Lay Experiences and Concerns with Asthma: DISCUSSION

Posted by James

Lay Experiences and Concerns with Asthma DISCUSSION

Patient experiences identified in these group discussions highlighted areas for improvement in the delivery of asthma education and medical care that are community-oriented and enmeshed with day-to-day living. The discussions revealed a need for patient education that integrates perceptions of illness, concerns about potential medication side effects, the impact of lifestyle adjustments on quality of life, and recognition of and response to asthma symptoms. Workshop participants expressed a desire to learn more about managing their [or their child(ren)'s] asthma. They demonstrated knowledge regarding asthma triggers and the medications needed to control symptoms but were challenged to modify their way of life to avoid triggers or maintain a medication regimen. They creatively crafted ways to manage their asthma that did not entirely compromise their quality of life. Some of their coping strategies also countered the biomedical management model for asthma.

Recent exploratory qualitative studies have also identified similar patients’ needs for asthma education. These educational needs included but were not limited to: medication side effects, triggers of asthma attacks, lifestyle concerns and control of symptoms. In addition, Davis et al. also found that confusion with infection was the most common diagnostic problem identified in managing asthma among providers and patients who participated in a focus group to identify educational needs of providers.

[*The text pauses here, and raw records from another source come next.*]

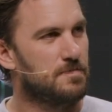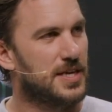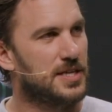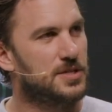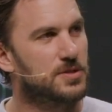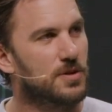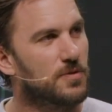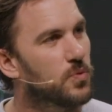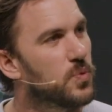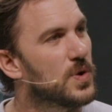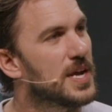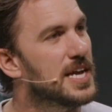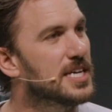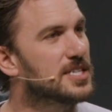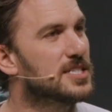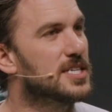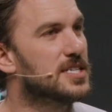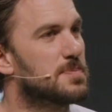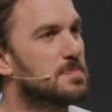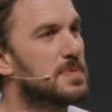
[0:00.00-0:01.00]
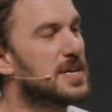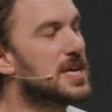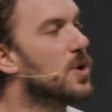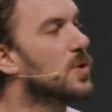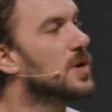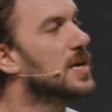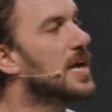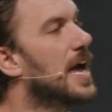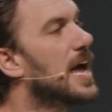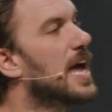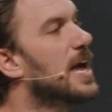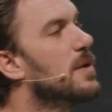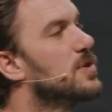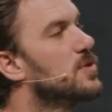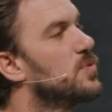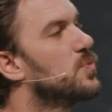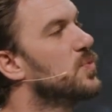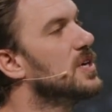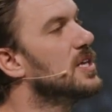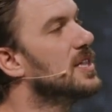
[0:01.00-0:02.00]
And so if we can just be okay
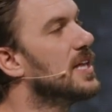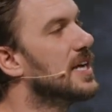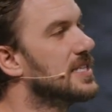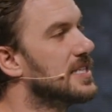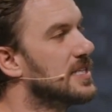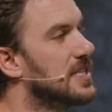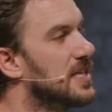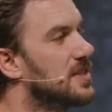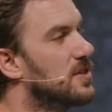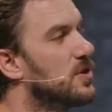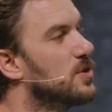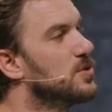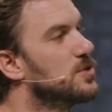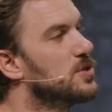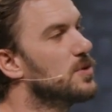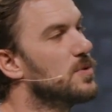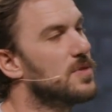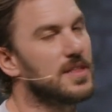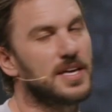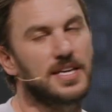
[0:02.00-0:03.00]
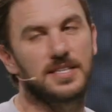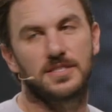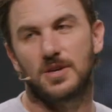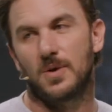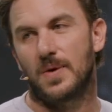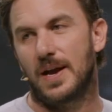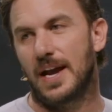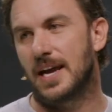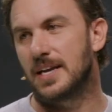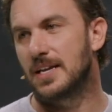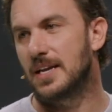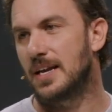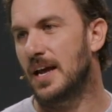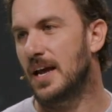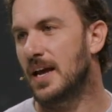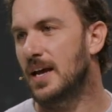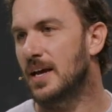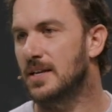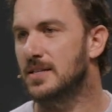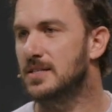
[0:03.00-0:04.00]
with realizing that those two things go hand in
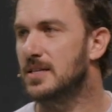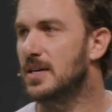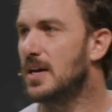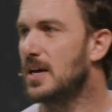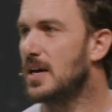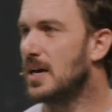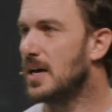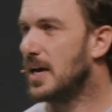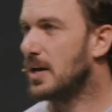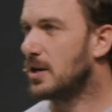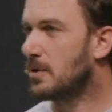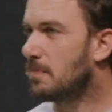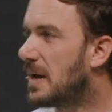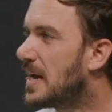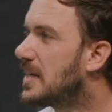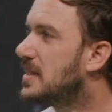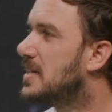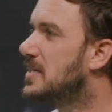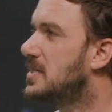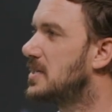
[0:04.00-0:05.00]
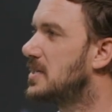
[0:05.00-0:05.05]
hand, it'll make these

Others also noted the importance of addressing patients’ worries and perceived threats of asthma, which are part of their lay definition of asthma, in their education and counseling.

This study highlights a disconnect between the lay and biomedical approaches to asthma, identifying a need for better communication between patient and physician in a disenfranchised minority community. This disconnect is similarly recognized by providers who identified a need for bilingual education for families and healthcare provider training to deliver socio-culturally appropriate care to Latinos living in the inner city as essential to improving quality of asthma care. Similarly, “an educational dialog founded on open communication between clinician and patient” that elicits patient perceptions, worries, social support and cultural frameworks is recognized as necessary for successful partnerships in asthma care. The National Asthma Education and Prevention Program has emphasized the need for clinicians to establish “partnerships” with their patients to facilitate better asthma outcomes that would require bridging the experiential and professional discourses.

Educational interventions that combine the biomedical and lay models of care have shown effectiveness. For example, an intervention that included a peer leader in combination with a nurse and physician education improved asthma care. Another intervention that involved a home treatment plan with provider follow-up was also found to be cost effective in improving outcomes, such as decreases in clinic visits and use of oral anti-inflammatory drugs.

Although the experiences noted in this Puerto Rican sample are not unique, the findings support the overall need for education in a personal and sociocultural context. These community workshops were limited in size and scope and may not be gener-alizable to other similar communities. No data was collected to provide demographic characteristics of the workshop participants. In addition, the workshops were conducted in February and March in Buffalo. The seasonal nature of asthma may have biased some of the responses. However, the information gathered here raises important questions about the delivery of patient education and can be used as a baseline to gather more in-depth information on how interventions may be structured to better improve office-based asthma education and patient management of asthma.

In order to bridge the gap between the lay and biomedical management models for asthma, healthcare providers should be trained to understand the patients’ perception of disease, with an emphasis on the cultural background and socioeconomic situation of the patient. Providers must ask about patient’s perceived indoor asthma triggers and reinforce effective and creative strategies that the family is already using to reduce these exposures. Having knowledge of community programs could help offset the cost and encourage implementation of other remediations. There is a need for better follow-up with primary care providers after an emergency department visit for an asthma episode to assess the context that resulted in the visit. Patients need to have continued education on medication administration with discussion on strategies to lessen side effects or determine if other medications are necessary. Asthma-related limitations vary among individuals. Alternative treatments to improve quality of life should be addressed in response to an individual’s limitations, with an emphasis on practicality. Providers should encourage positive approaches already being practiced, elicit and dispel mispercep-tions, and identify other alternative practices that improve quality of life that complement the biomedical management model. montelukast asthma

Considering the competing demands of primary care providers, creative ways to incorporate in-depth education are needed in the office setting. For example, a staff member may become a certified asthma educator to assist the provider in undertaking personalized asthma education. The National Cooperative Inner-City Asthma Study found that a Masters-in-social-work-trained asthma counselor was effective in conducting a personalized asthma educational intervention among low-income children. This model can be incorporated into the primary care setting. Inter­ventions within the primary care setting that improve patient-physician communication and processes for extending educational efforts to other office staff can be tested within primary care settings serving minority patients. Through improved patient-physician communication and the extension of educational efforts within the primary care setting, a more comprehensive medical management model may evolve.